▶ _What you have to do_:
Please produce a character-exact copy of the listing that follows, omitting all images.

Start of Supplied material

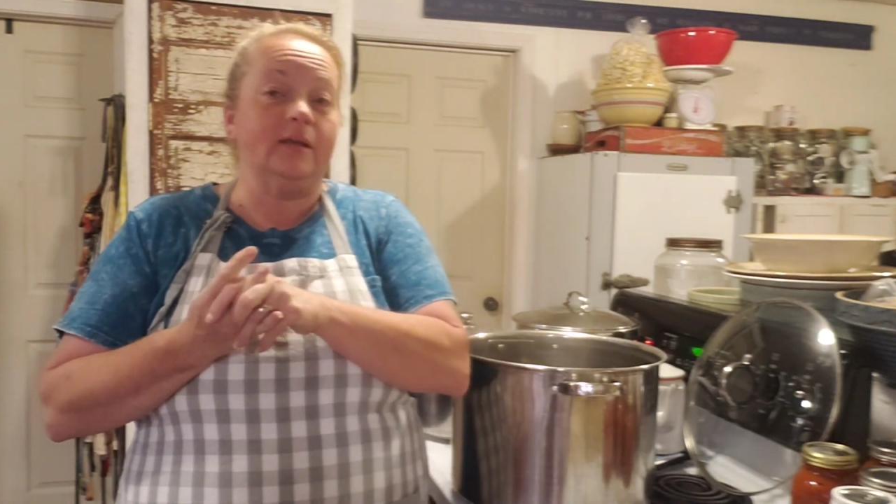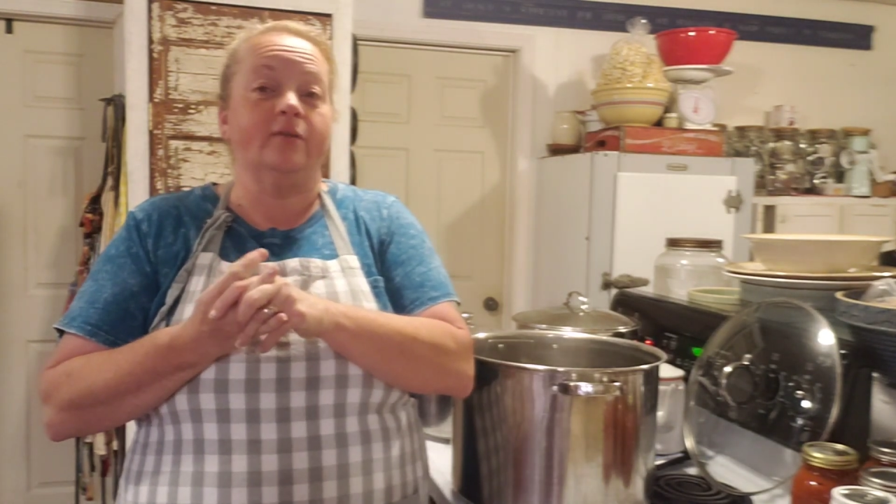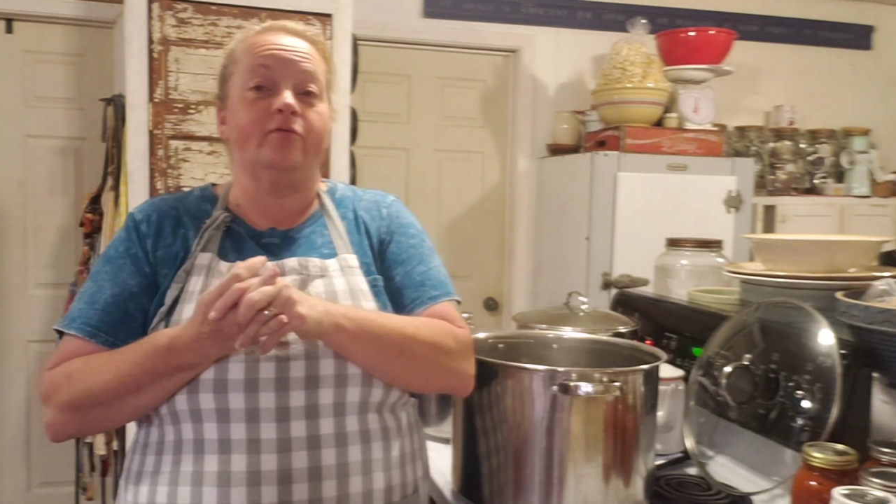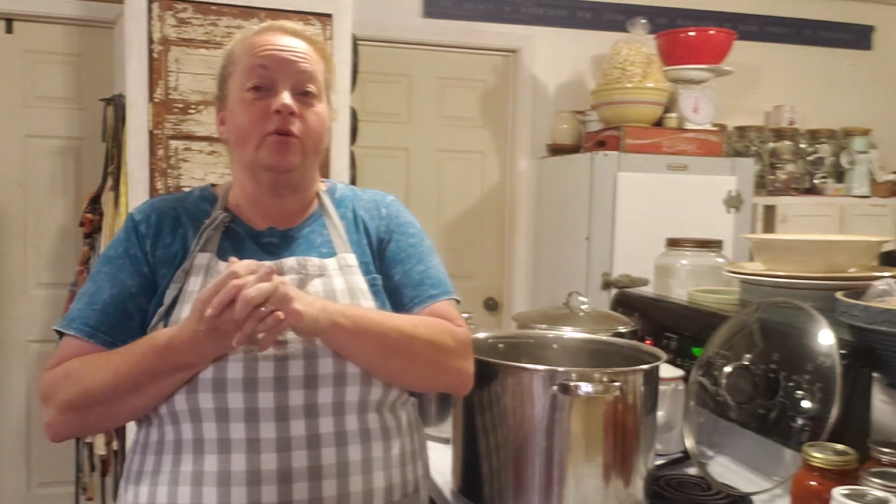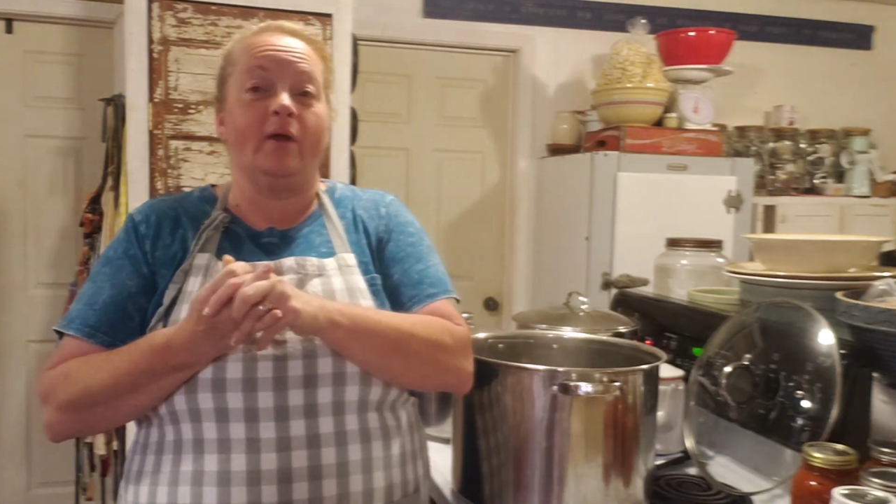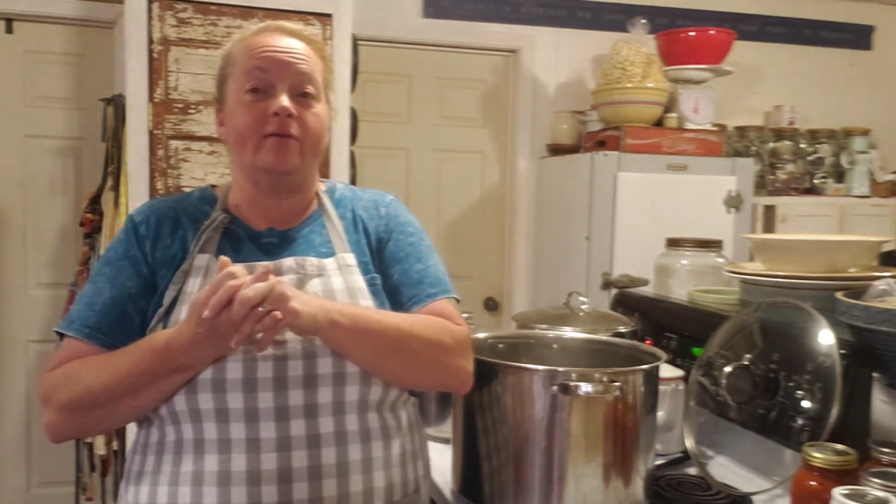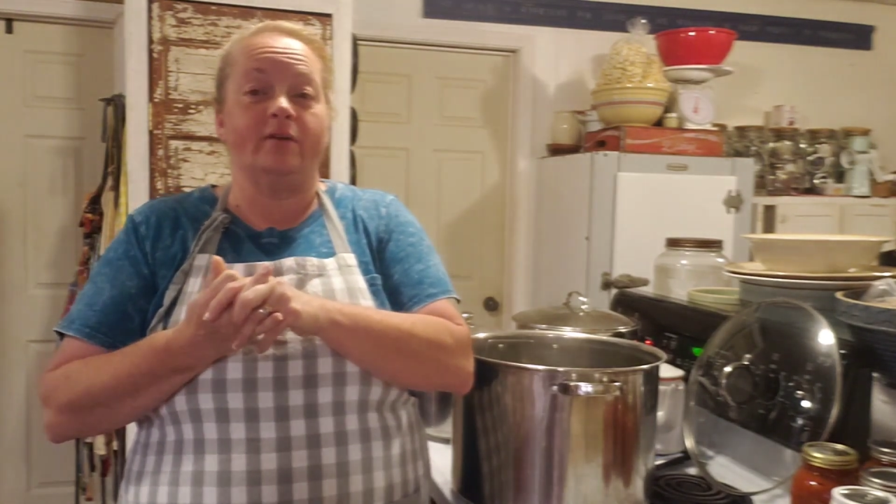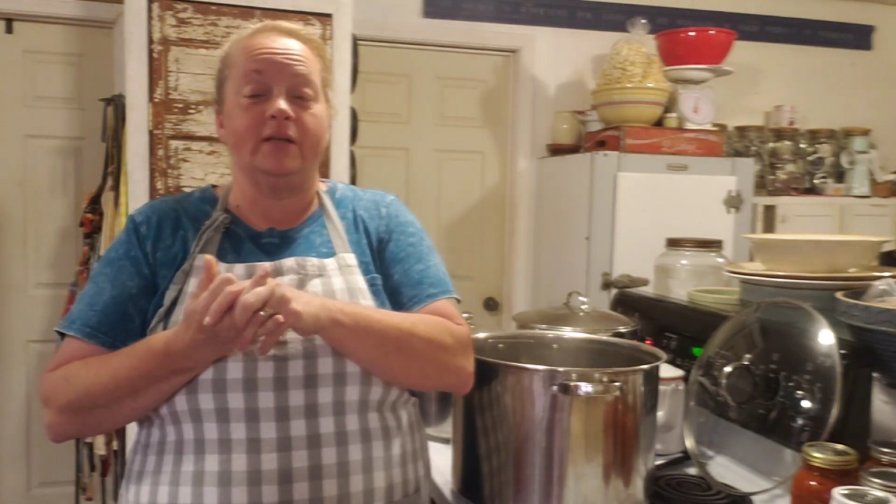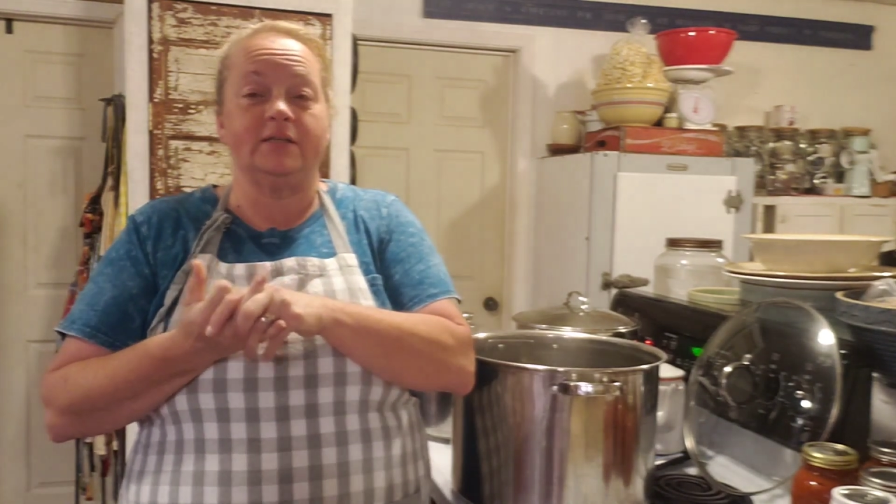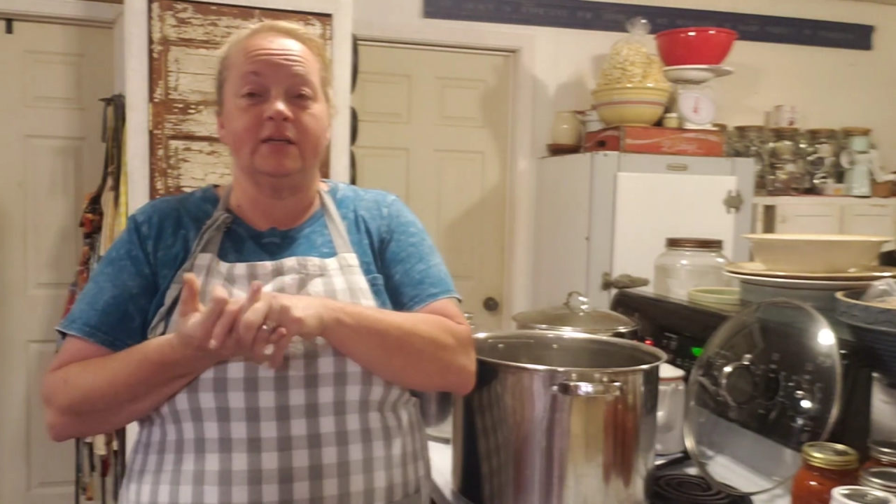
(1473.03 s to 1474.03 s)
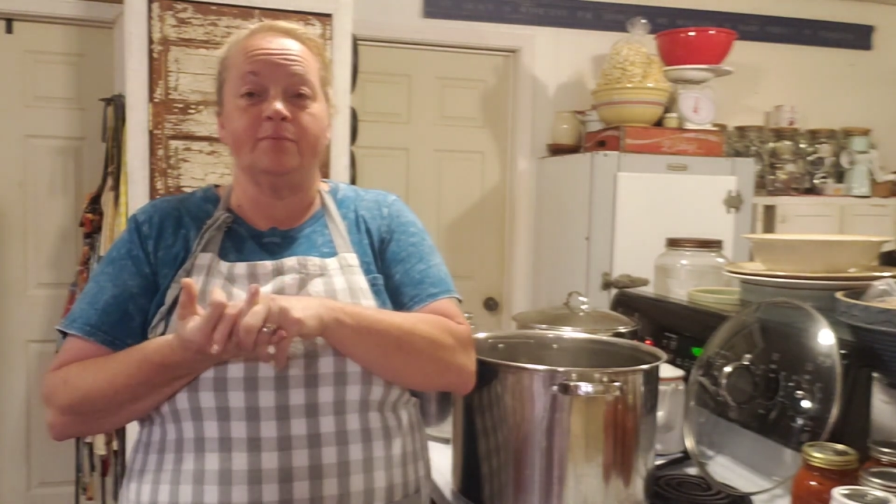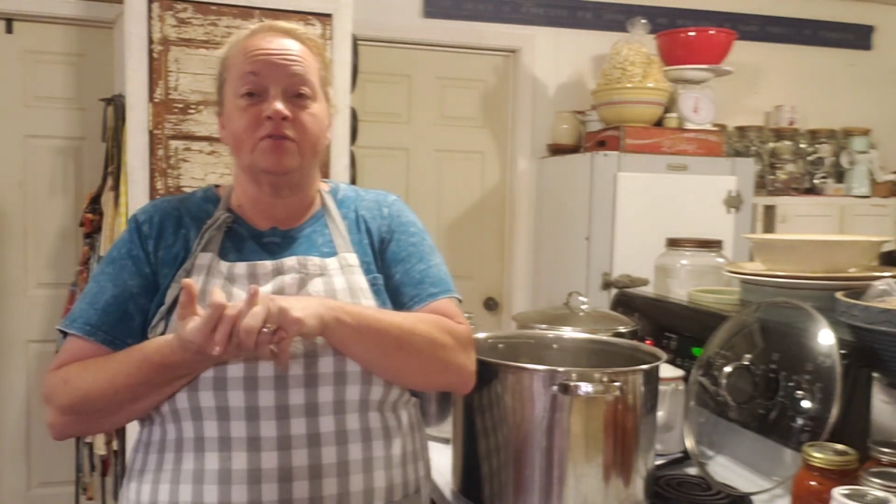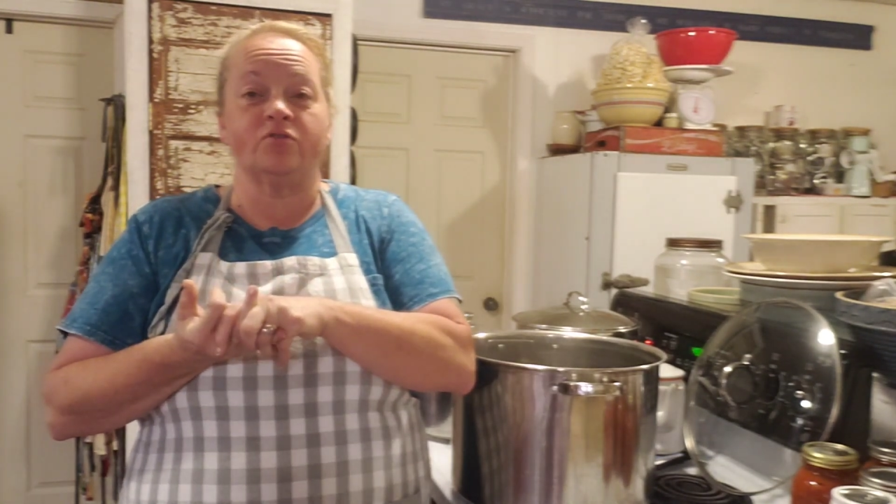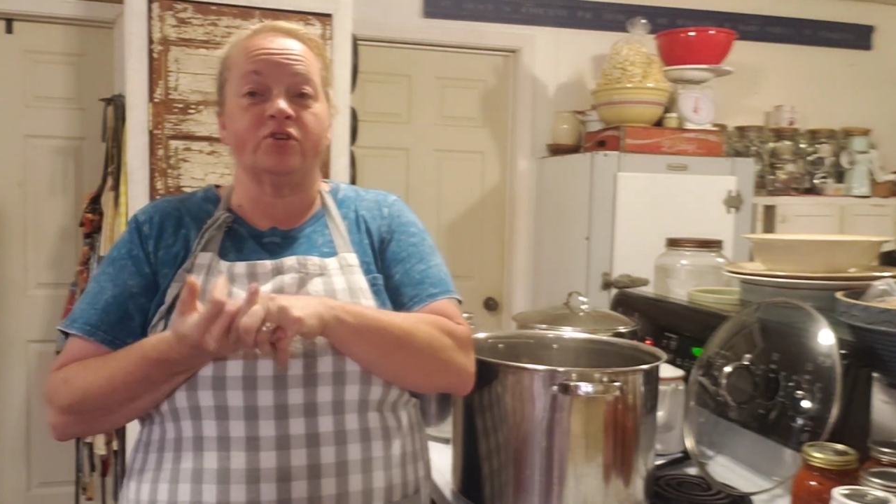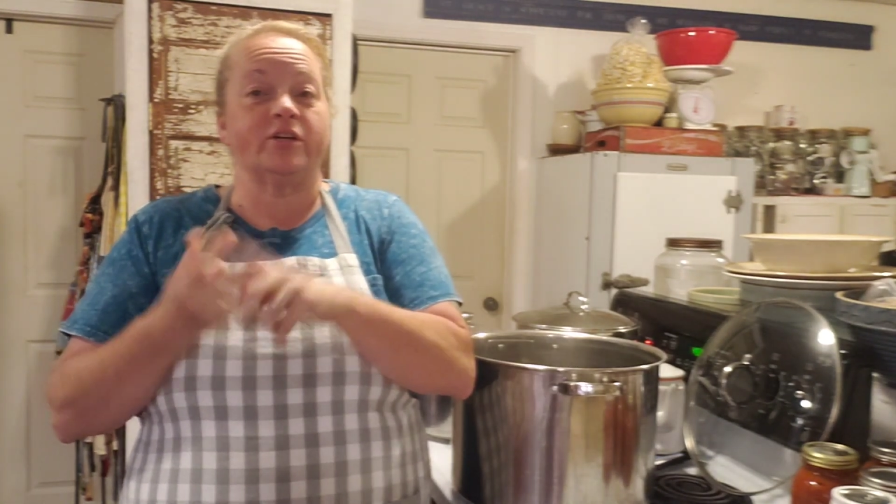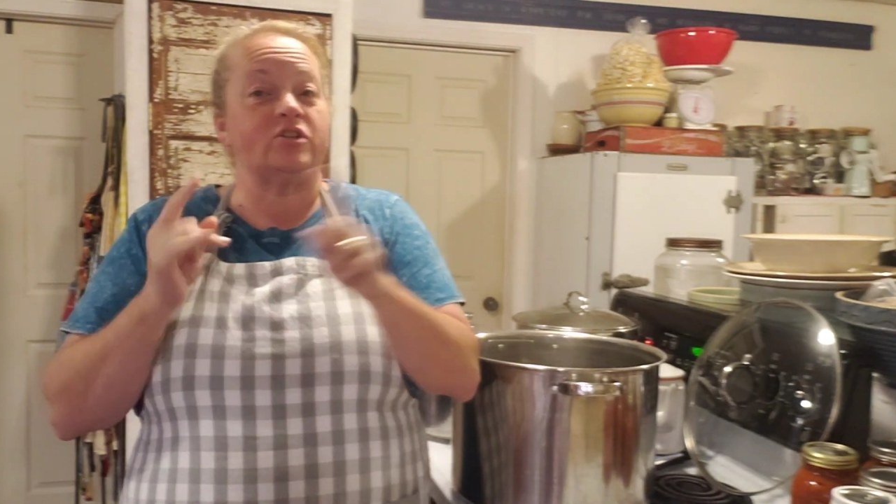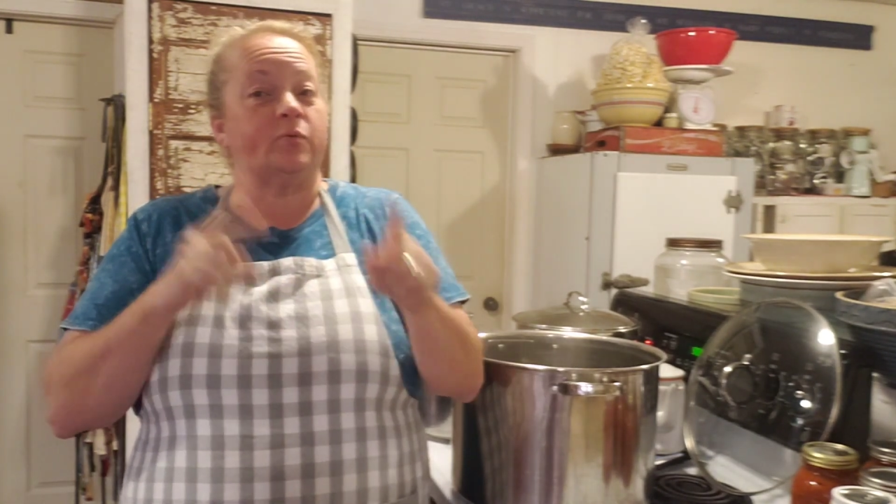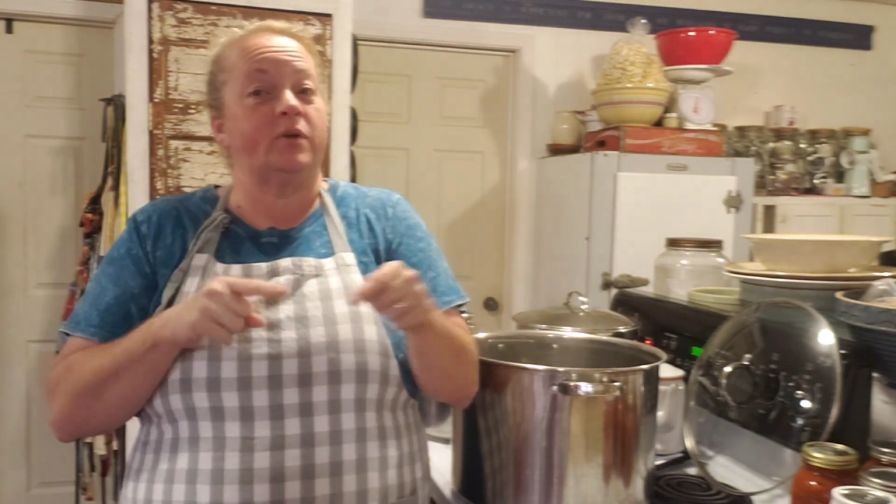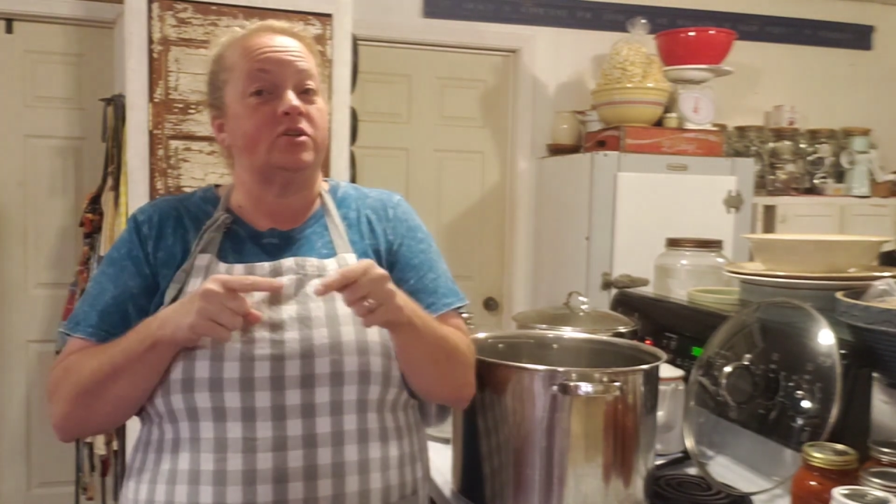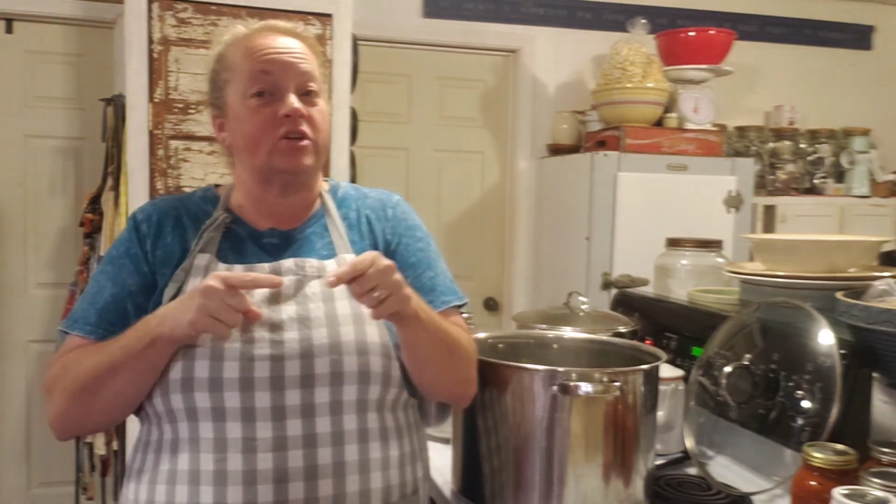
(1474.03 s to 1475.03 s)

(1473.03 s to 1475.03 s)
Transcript: If you have any tips or tricks you want to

End of Supplied material

▶ _Solution_:
(1473.03 s to 1474.03 s)
(1474.03 s to 1475.03 s)

(1473.03 s to 1475.03 s)
Transcript: If you have any tips or tricks you want to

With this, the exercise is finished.